VentureBeat: How do you feel about pushing your people to engineer the future, and then also waiting for Moore’s law to advance?
Abovitz: We’re on a good curve with CPU and GPU. We have a plot of what the next decade looks like. We also have a plot of what we call Magic Leap Infinity, our ultimate system. We’ve been mapping out not just CPU and GPU, but machine learning, deep learning, and AI. We have a sense of where that’s going. It’s super exciting. Some of the best people in the world are here and at our partners. We’re understanding 5G networks, and also how far we can push our photonics chip.
We’re not just riding one curve as a company. We’re riding the deep learning and AI curve. We’re riding our own photonics chip curve, which is trying to match human physiology. The curve around 5G networking: When is high-speed indoor/outdoor communication going to be all over major cities in the U.S. and the rest of the world? We plot that out and we know each increment where we’re going to be. We want to be on the leading edge of each step.
It’s going to be completely amazing to people, what happens every 12 to 24 months going forward. Moore’s law converging with other factors is going to make computing incredibly interesting. We might be in for the most rich and entertaining next 10 years in computing everywhere.
VentureBeat: How did you decide on the six-city limited release rollout?
Abovitz: My theme for the company is, “Learn how to swim.” We’re a little baby taking its first steps. You look at the big companies you cover, they’ve been doing this for 40 or 50 years. We’re like a PC company in the mid-’70s. We decided to start with six major cities to take our first steps, but we’ll be rolling out in many dozens over the next few months.
We’ll increase as we get comfortable and as we see — it’s not just the computer, not just Magic Leap One. Our whole supply chain operation, the way we do customer service, we want to make sure all of that’s going well. We want to make everyone happy. When we feel like we’re doing a good job of that, we’ll scale up faster and faster. But we don’t want to get ahead of our skis in terms of our ability to make people to happy. We’ll listen to customer feedback, to developers, to creators. That takes a bit of time and patience. We’re patient. That’s part of why we raised so much capital. It’s so we can do the right thing.
VentureBeat: What do you think about the beginning of the Wired article, the comments on the hype cycle Magic Leap has gone through? Has that been good or bad for the company, do you think?
Abovitz: It was a big culture shock for me, coming from a successful med tech company that most of the larger tech world doesn’t really care about. We were doing robots, but we were just in the med tech sector. Starting this thing in my garage, just working at it quietly — when we got our Google investment, that was a big bang.
Once we got that, the hype cycle was out of our control. People said, “What is this little Florida company doing?” When they found out we were doing this cinematic reality — it all just seemed completely outlandish.

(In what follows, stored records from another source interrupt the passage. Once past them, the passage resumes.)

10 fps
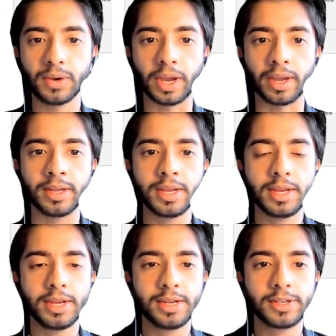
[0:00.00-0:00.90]
Okay,
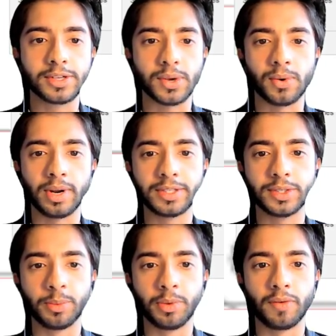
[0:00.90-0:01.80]
so let's
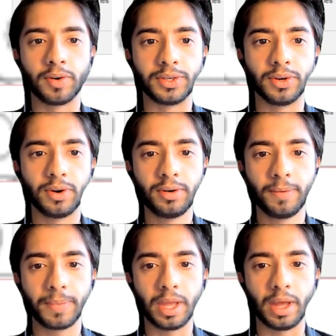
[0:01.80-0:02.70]
zoom in over here,
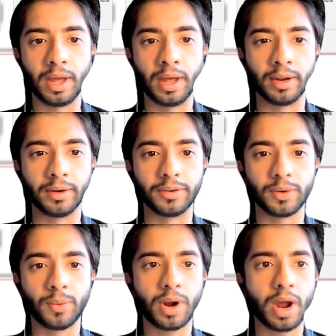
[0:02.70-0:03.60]
and
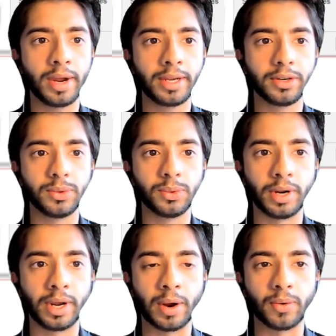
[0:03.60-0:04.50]
what I can do
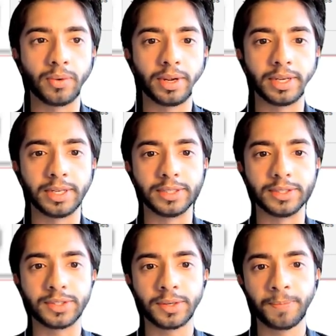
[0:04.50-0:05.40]
now
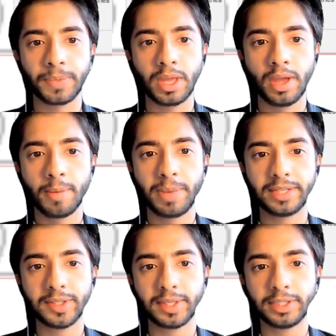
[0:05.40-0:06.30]
is
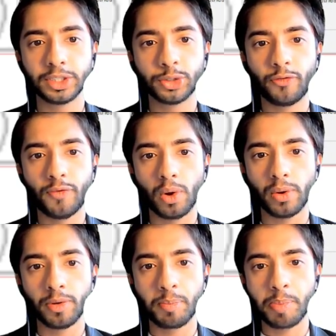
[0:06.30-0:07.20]
basically just
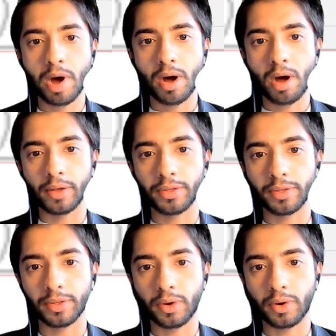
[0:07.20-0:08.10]
follow the
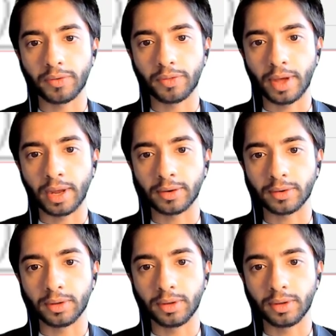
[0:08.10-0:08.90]
path of that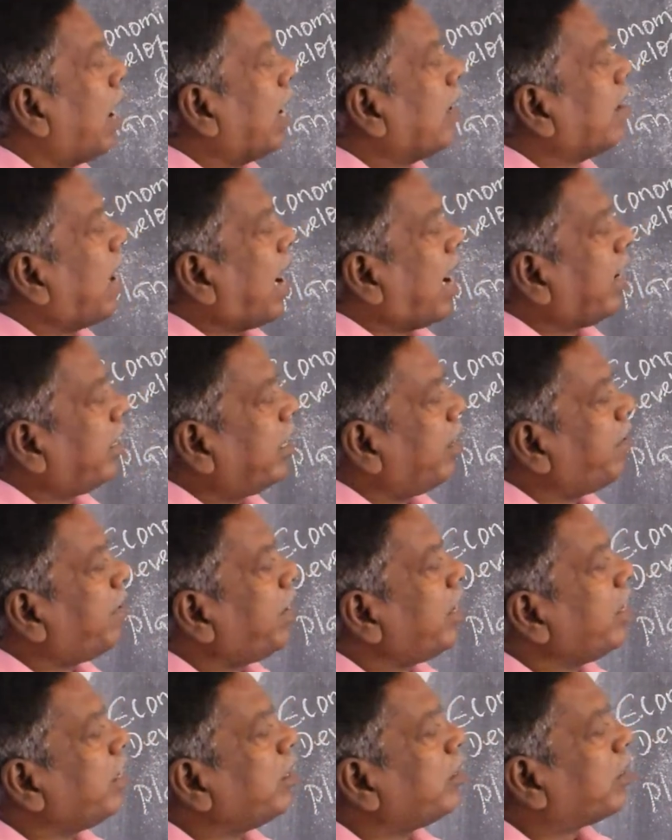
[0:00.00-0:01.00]
and the
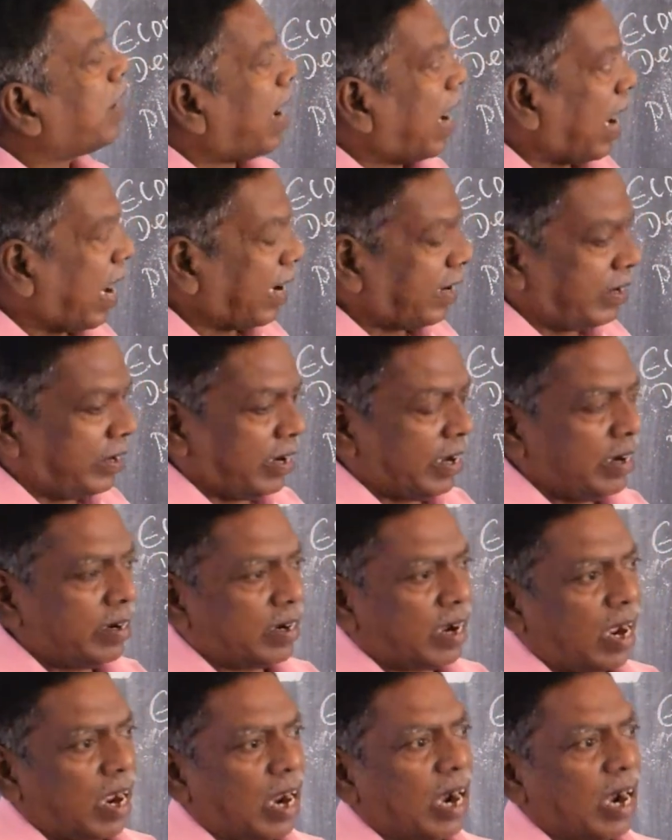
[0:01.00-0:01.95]
activity is acting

It was a wild ride. A lot of it had nothing to do with us. It’s just the chaos of people looking at us — I think of the monolith from 2001. They were projecting everything they wanted onto the company.

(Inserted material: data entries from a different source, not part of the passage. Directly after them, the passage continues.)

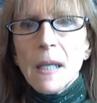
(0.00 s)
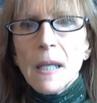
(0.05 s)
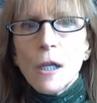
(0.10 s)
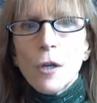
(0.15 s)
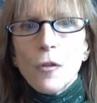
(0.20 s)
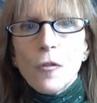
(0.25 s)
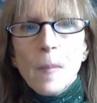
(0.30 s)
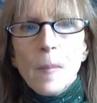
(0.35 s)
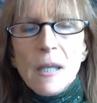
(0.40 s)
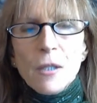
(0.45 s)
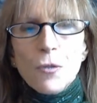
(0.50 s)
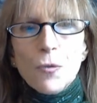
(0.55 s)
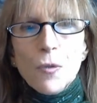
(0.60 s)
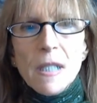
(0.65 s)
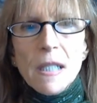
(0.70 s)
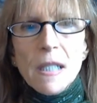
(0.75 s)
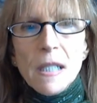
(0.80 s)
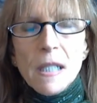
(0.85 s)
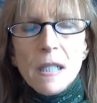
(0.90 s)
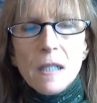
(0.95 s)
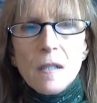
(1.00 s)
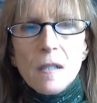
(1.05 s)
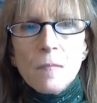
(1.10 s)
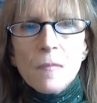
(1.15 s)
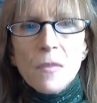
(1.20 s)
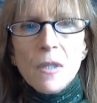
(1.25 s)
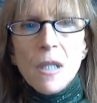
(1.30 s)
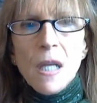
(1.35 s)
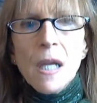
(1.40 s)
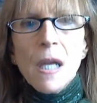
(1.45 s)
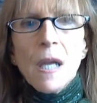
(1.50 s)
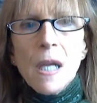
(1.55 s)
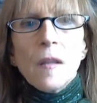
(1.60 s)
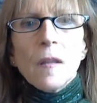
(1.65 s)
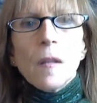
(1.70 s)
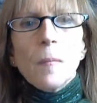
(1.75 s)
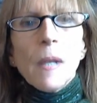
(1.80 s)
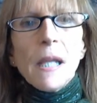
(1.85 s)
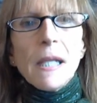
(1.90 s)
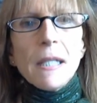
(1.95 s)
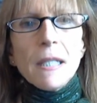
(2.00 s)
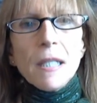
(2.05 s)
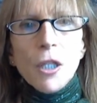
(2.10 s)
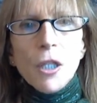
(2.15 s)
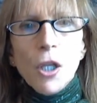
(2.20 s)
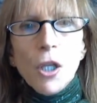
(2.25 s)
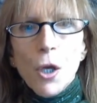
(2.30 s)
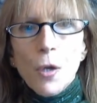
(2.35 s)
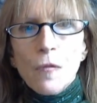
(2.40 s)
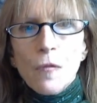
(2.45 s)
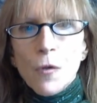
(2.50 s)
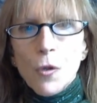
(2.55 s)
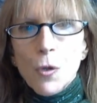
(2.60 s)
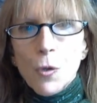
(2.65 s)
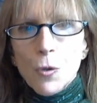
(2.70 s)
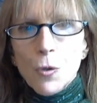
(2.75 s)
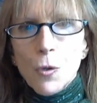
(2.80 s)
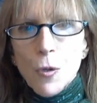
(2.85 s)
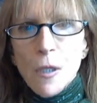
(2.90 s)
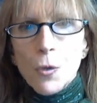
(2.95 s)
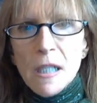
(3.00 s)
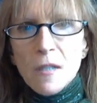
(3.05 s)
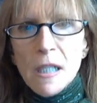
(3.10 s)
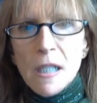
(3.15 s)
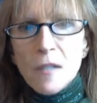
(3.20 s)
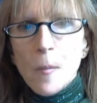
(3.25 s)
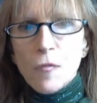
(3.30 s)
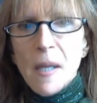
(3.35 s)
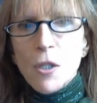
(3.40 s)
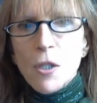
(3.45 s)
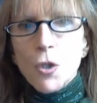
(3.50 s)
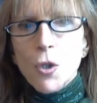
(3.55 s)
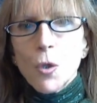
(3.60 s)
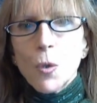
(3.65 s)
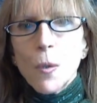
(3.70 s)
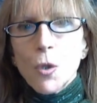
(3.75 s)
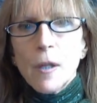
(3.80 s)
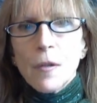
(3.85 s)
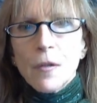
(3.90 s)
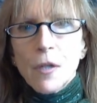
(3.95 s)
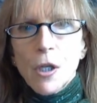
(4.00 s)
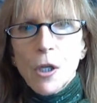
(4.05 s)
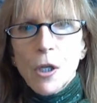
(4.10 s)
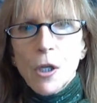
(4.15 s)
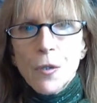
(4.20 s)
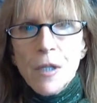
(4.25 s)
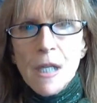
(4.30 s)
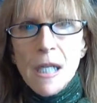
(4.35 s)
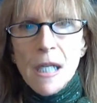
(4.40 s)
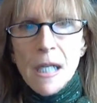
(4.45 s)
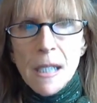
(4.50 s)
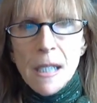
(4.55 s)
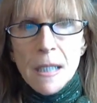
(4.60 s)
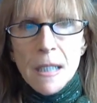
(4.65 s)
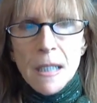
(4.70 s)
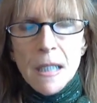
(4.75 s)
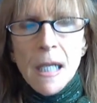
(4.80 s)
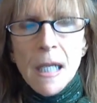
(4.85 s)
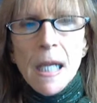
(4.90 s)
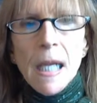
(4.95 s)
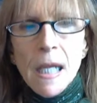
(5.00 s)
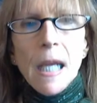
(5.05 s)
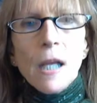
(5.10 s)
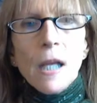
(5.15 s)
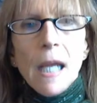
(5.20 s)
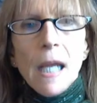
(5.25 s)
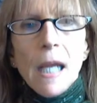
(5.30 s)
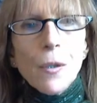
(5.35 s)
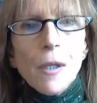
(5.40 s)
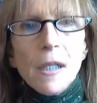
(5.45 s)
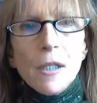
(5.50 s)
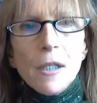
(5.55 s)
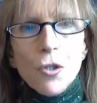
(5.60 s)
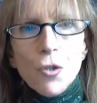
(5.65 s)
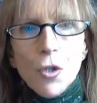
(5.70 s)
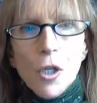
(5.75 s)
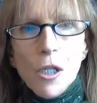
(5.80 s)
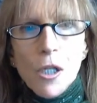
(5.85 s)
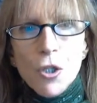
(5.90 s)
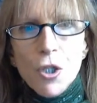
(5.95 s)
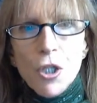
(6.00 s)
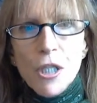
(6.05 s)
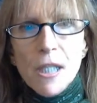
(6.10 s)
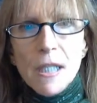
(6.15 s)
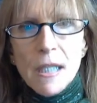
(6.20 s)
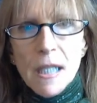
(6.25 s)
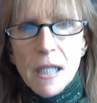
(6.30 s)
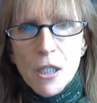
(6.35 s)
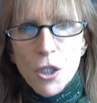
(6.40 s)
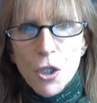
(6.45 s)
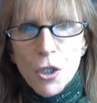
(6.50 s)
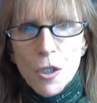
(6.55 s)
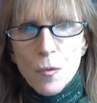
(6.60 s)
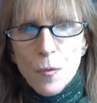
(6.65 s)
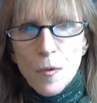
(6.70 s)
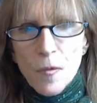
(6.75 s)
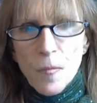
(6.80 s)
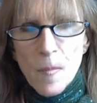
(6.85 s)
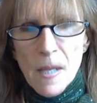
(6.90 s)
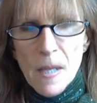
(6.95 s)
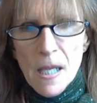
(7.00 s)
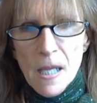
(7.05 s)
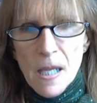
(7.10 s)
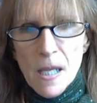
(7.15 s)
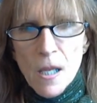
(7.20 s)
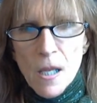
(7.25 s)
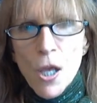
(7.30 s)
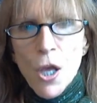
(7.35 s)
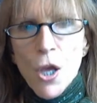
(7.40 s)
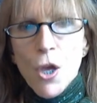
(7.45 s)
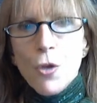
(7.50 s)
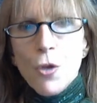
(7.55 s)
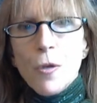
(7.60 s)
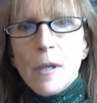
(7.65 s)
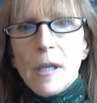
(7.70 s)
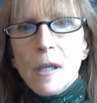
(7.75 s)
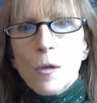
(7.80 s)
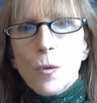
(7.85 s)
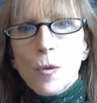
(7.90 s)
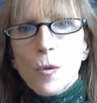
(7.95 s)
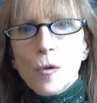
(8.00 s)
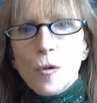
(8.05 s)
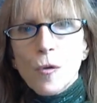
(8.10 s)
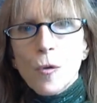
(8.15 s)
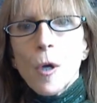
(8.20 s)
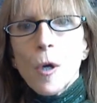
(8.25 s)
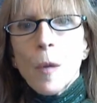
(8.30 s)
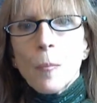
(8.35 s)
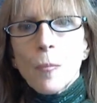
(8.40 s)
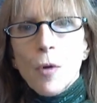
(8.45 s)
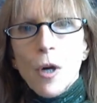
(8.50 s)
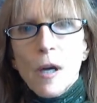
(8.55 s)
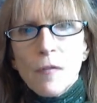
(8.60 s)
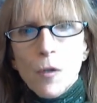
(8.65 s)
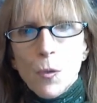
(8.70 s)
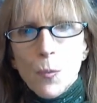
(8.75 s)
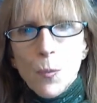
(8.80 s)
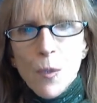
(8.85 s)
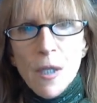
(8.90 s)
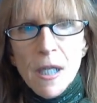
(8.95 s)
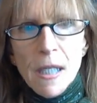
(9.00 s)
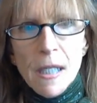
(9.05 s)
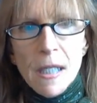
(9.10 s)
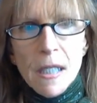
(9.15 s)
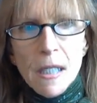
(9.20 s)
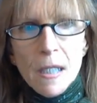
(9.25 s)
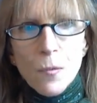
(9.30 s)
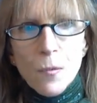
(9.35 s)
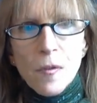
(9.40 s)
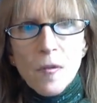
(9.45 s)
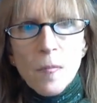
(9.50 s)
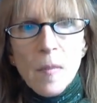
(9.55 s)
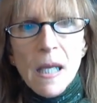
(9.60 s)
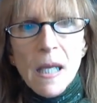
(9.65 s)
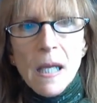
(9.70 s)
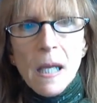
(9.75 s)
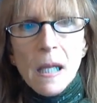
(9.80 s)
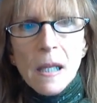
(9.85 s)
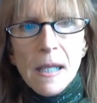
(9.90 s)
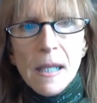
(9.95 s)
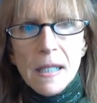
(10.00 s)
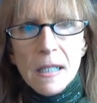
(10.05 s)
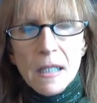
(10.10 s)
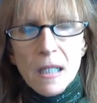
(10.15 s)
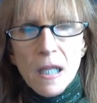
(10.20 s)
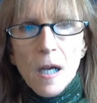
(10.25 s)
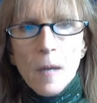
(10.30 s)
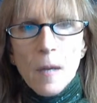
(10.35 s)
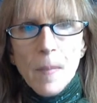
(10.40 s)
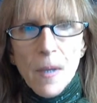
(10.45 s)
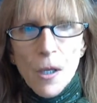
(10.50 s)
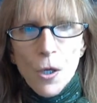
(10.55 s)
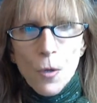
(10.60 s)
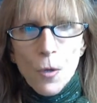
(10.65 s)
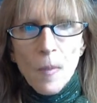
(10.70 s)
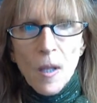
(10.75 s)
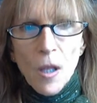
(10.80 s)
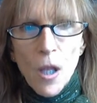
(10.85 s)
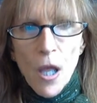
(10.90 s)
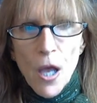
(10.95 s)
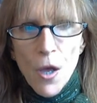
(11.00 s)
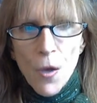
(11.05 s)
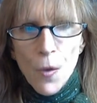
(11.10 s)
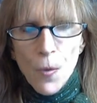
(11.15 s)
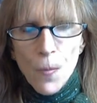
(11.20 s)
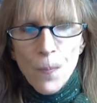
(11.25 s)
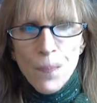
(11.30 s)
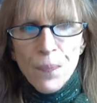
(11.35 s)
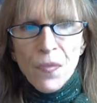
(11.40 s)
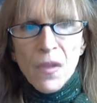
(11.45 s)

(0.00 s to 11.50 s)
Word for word: and Health Mastery Systems, the place to go for your transformational healthcare needs, including astrology sessions with me. You can order private readings with me, a link's up here below.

We were also trying to send up what I call smoke signals to developers and other people who were genuinely interested in what we’re doing. You try to communicate through the noise. We ended up having to communicate a bit more behind the scenes, because we wanted to just woodshed and build our thing.
It was a bit of a learning situation. But I wouldn’t change anything about how we got here. It’s all about looking forward. [laughs] It’ll make a great movie one day, maybe.